In the Post Recents view, which was conducted by Paul, Swangard, and Hardee
Crouser discussed how we had to balance the injury with his ability to “both be careful, but not have a long downside before Worlds.”
When Swangard asked Crouser that given his challenges this year, why he should come to this year’s world championships, especially with the Tokyo Olympics right around the corner, Crouser replied, “ I have a short time span and competition, and I felt this year is all about the world championships.”

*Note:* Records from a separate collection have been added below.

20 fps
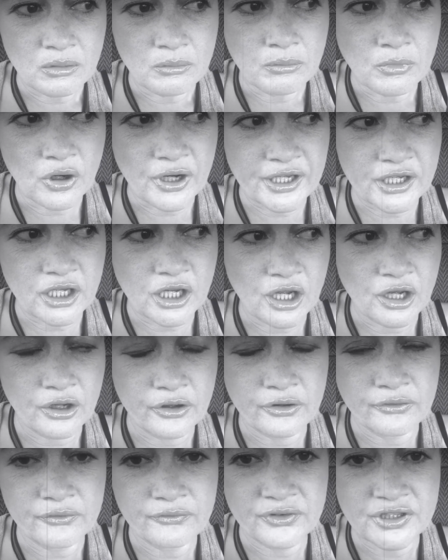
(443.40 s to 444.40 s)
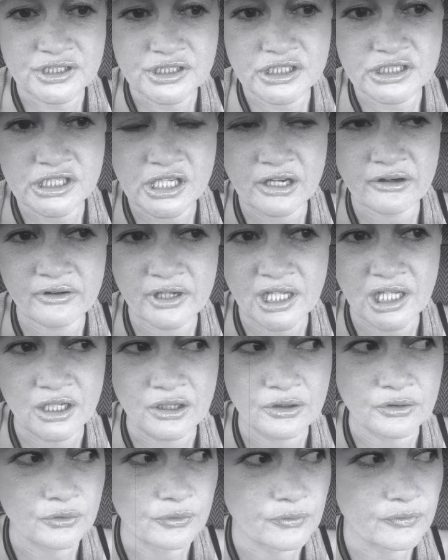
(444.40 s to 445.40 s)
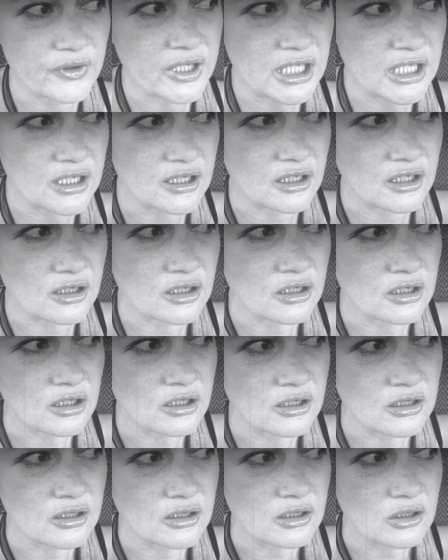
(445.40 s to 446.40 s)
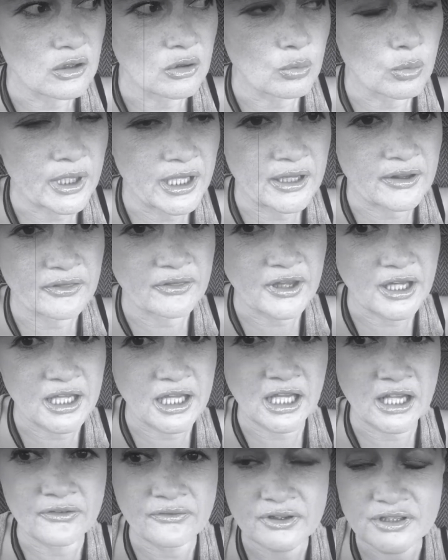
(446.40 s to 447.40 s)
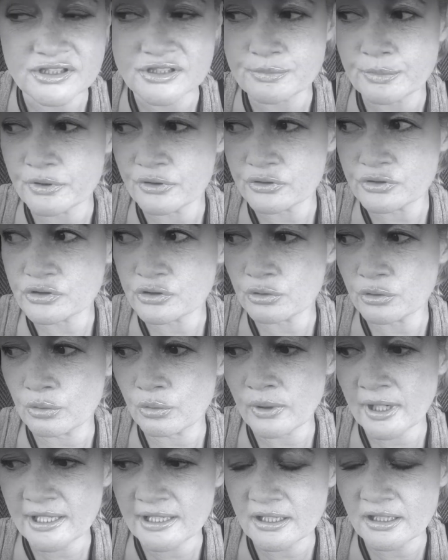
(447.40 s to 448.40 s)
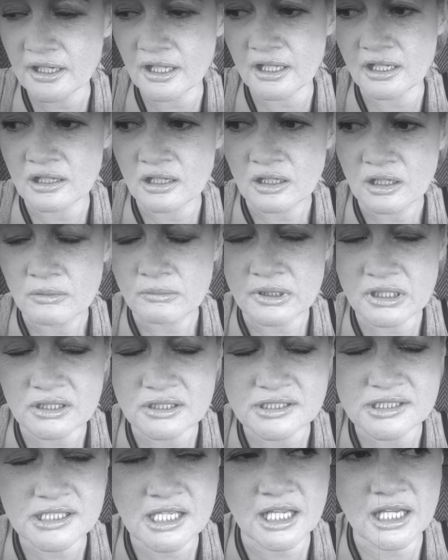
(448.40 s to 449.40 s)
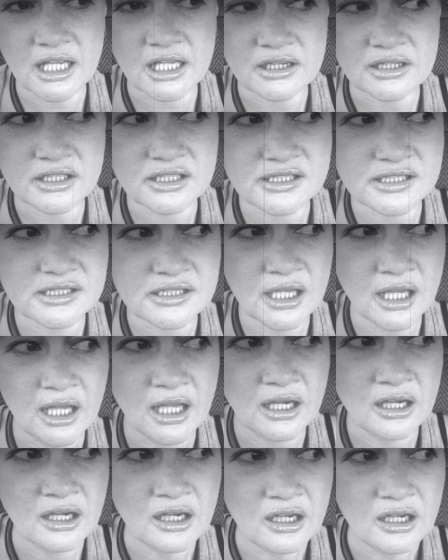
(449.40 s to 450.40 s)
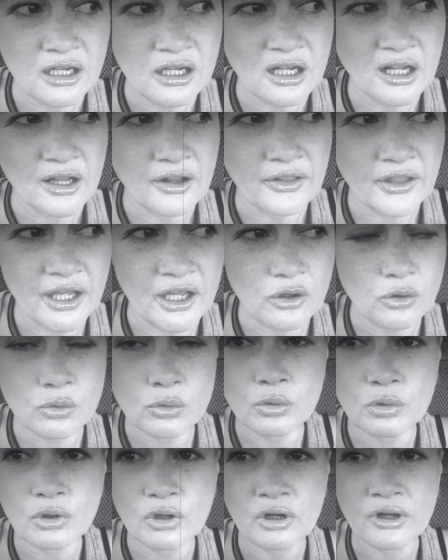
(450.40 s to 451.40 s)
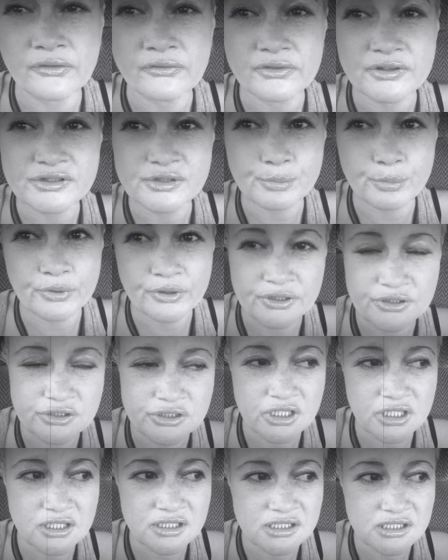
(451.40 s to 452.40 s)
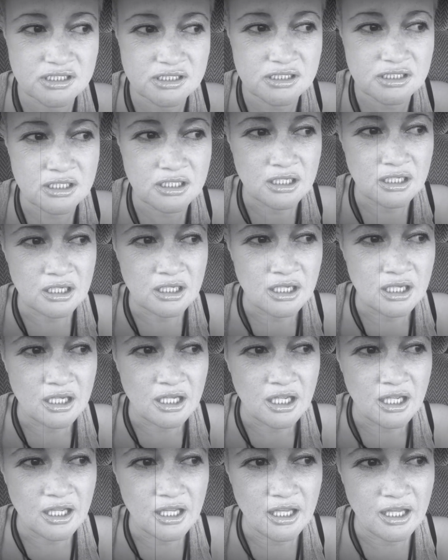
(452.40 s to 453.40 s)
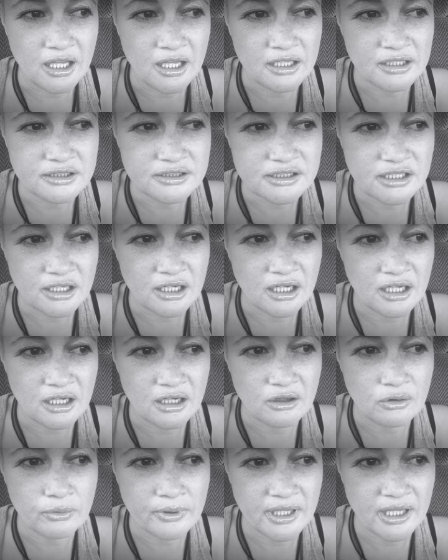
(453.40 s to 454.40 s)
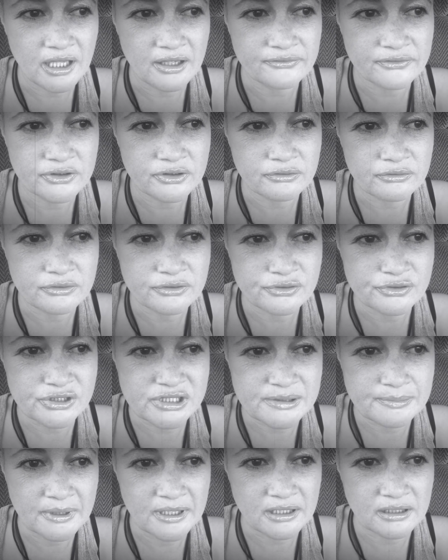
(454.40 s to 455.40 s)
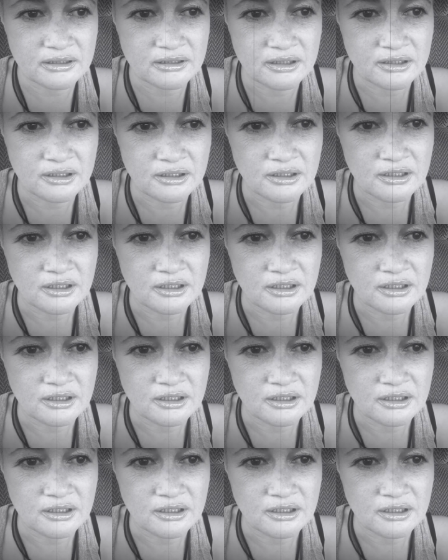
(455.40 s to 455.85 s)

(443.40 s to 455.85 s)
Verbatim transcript: might go vegetarian or vegan when they have a spiritual awakening because they understand that all life is precious and uh, we have to respect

4) “She’s done it and can’t believe it!”
Leigh Diffey’s proclamation about the amazing win by Sha’Carrie Richardson out of Lane 9 (!) in the women’s 100 m final was probably echoed by millions of viewers around the world, who also probably couldn’t believe that she did it either!
“Not since 2017 has an American woman won a world championship hundred gold,” said Boldon.
In the post-race interview with Johnson, Richardson, Recognized and Thanks people who supported her through her challenging times and how she “ what did the performance to speak for my words.”
It sure did.
5) It was in the men’s 800-meter qualifiers that the “Agony of Defeat” led to a tough yet pleading assessment from both Boldon and Sonya Richards-Ross.